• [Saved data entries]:
== Segment start ==
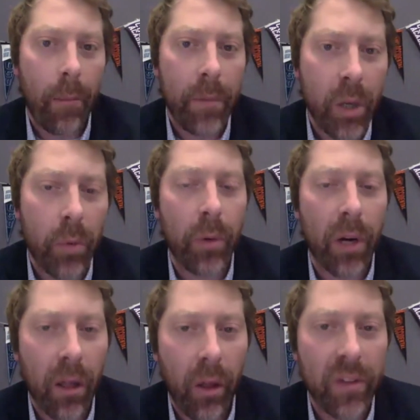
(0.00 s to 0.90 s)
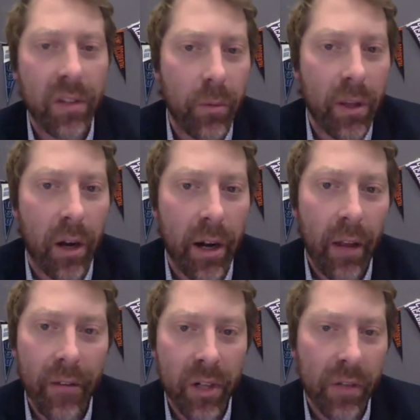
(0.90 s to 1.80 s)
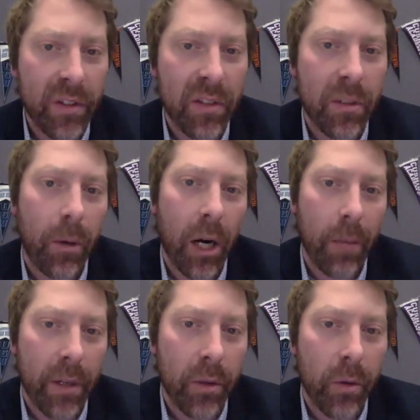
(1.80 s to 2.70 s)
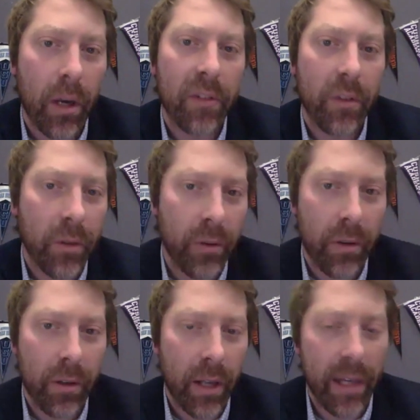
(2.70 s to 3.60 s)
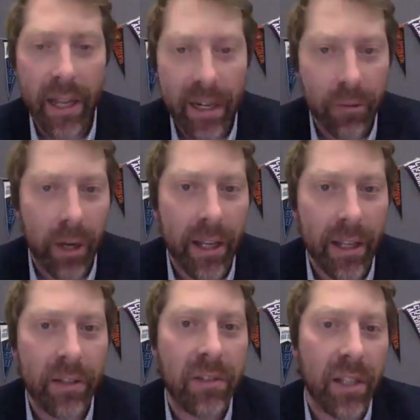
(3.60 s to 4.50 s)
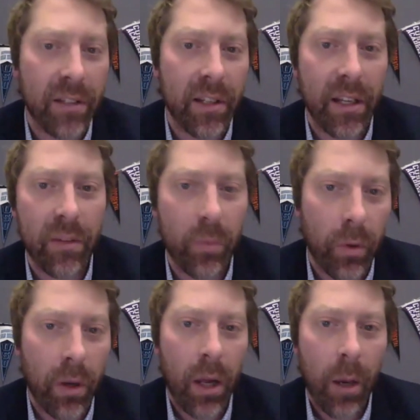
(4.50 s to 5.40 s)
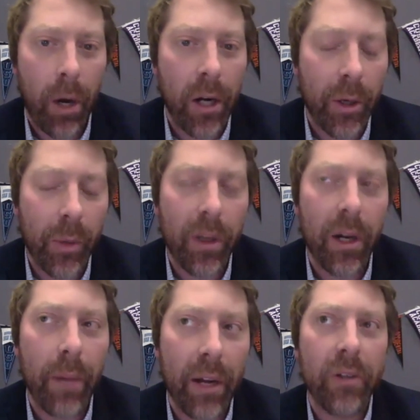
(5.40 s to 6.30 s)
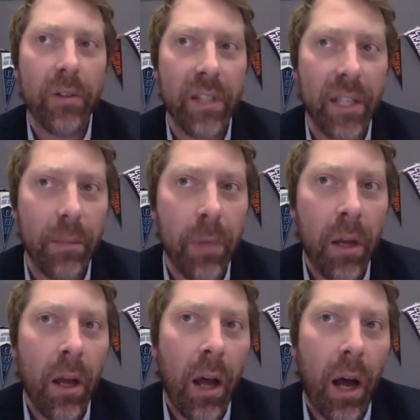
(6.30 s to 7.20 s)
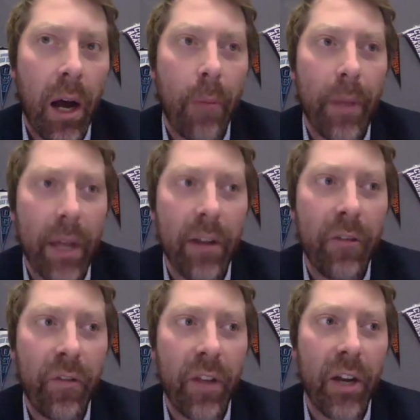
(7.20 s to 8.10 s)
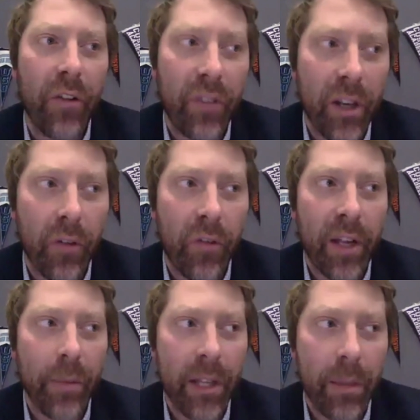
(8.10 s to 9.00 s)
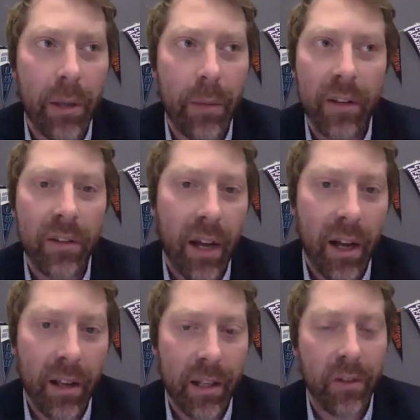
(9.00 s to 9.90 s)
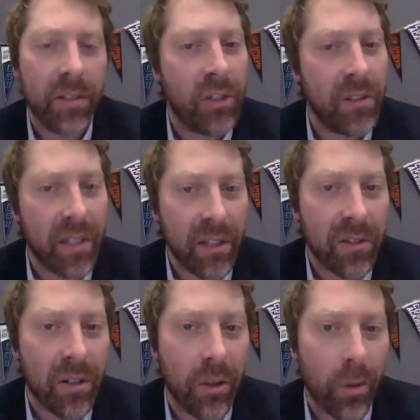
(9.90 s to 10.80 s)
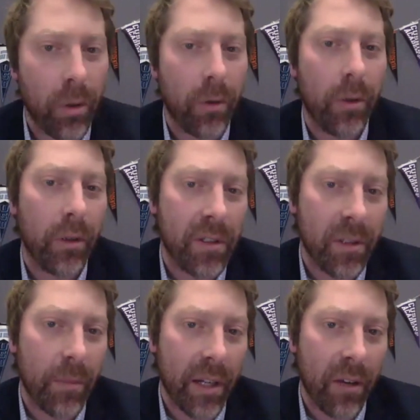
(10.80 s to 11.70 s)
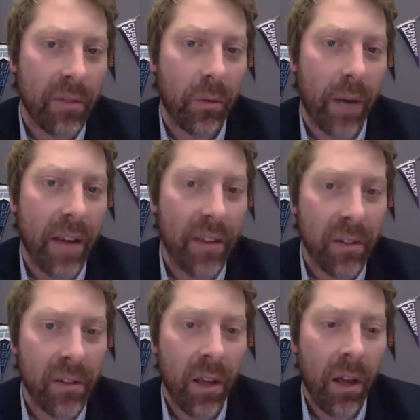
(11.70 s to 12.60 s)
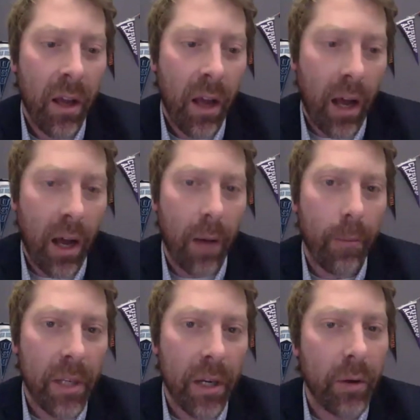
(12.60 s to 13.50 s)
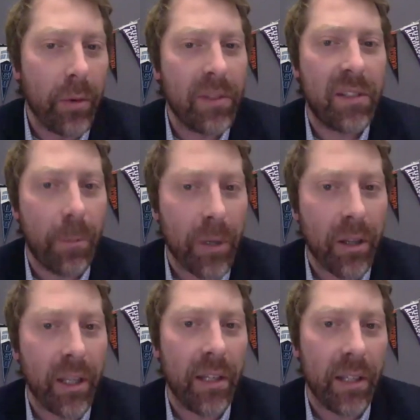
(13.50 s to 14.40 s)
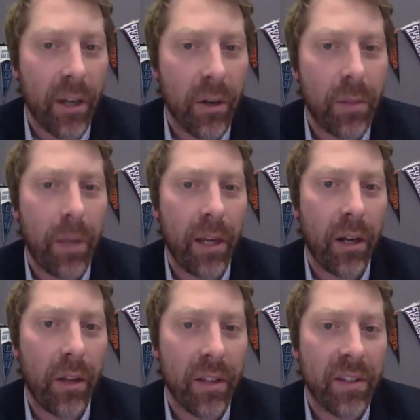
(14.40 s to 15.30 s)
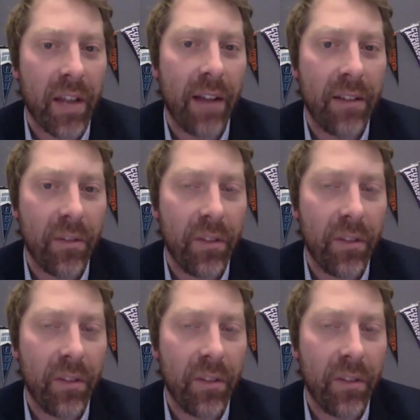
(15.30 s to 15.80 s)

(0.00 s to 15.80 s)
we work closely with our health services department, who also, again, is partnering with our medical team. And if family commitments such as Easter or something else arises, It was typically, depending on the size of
== Segment end ==
• [ACTIVITY]: Skip the pictures and print each record exactly as it stands.

• [ANSWER BELOW]:
(0.00 s to 0.90 s)
(0.90 s to 1.80 s)
(1.80 s to 2.70 s)
(2.70 s to 3.60 s)
(3.60 s to 4.50 s)
(4.50 s to 5.40 s)
(5.40 s to 6.30 s)
(6.30 s to 7.20 s)
(7.20 s to 8.10 s)
(8.10 s to 9.00 s)
(9.00 s to 9.90 s)
(9.90 s to 10.80 s)
(10.80 s to 11.70 s)
(11.70 s to 12.60 s)
(12.60 s to 13.50 s)
(13.50 s to 14.40 s)
(14.40 s to 15.30 s)
(15.30 s to 15.80 s)

(0.00 s to 15.80 s)
we work closely with our health services department, who also, again, is partnering with our medical team. And if family commitments such as Easter or something else arises, It was typically, depending on the size of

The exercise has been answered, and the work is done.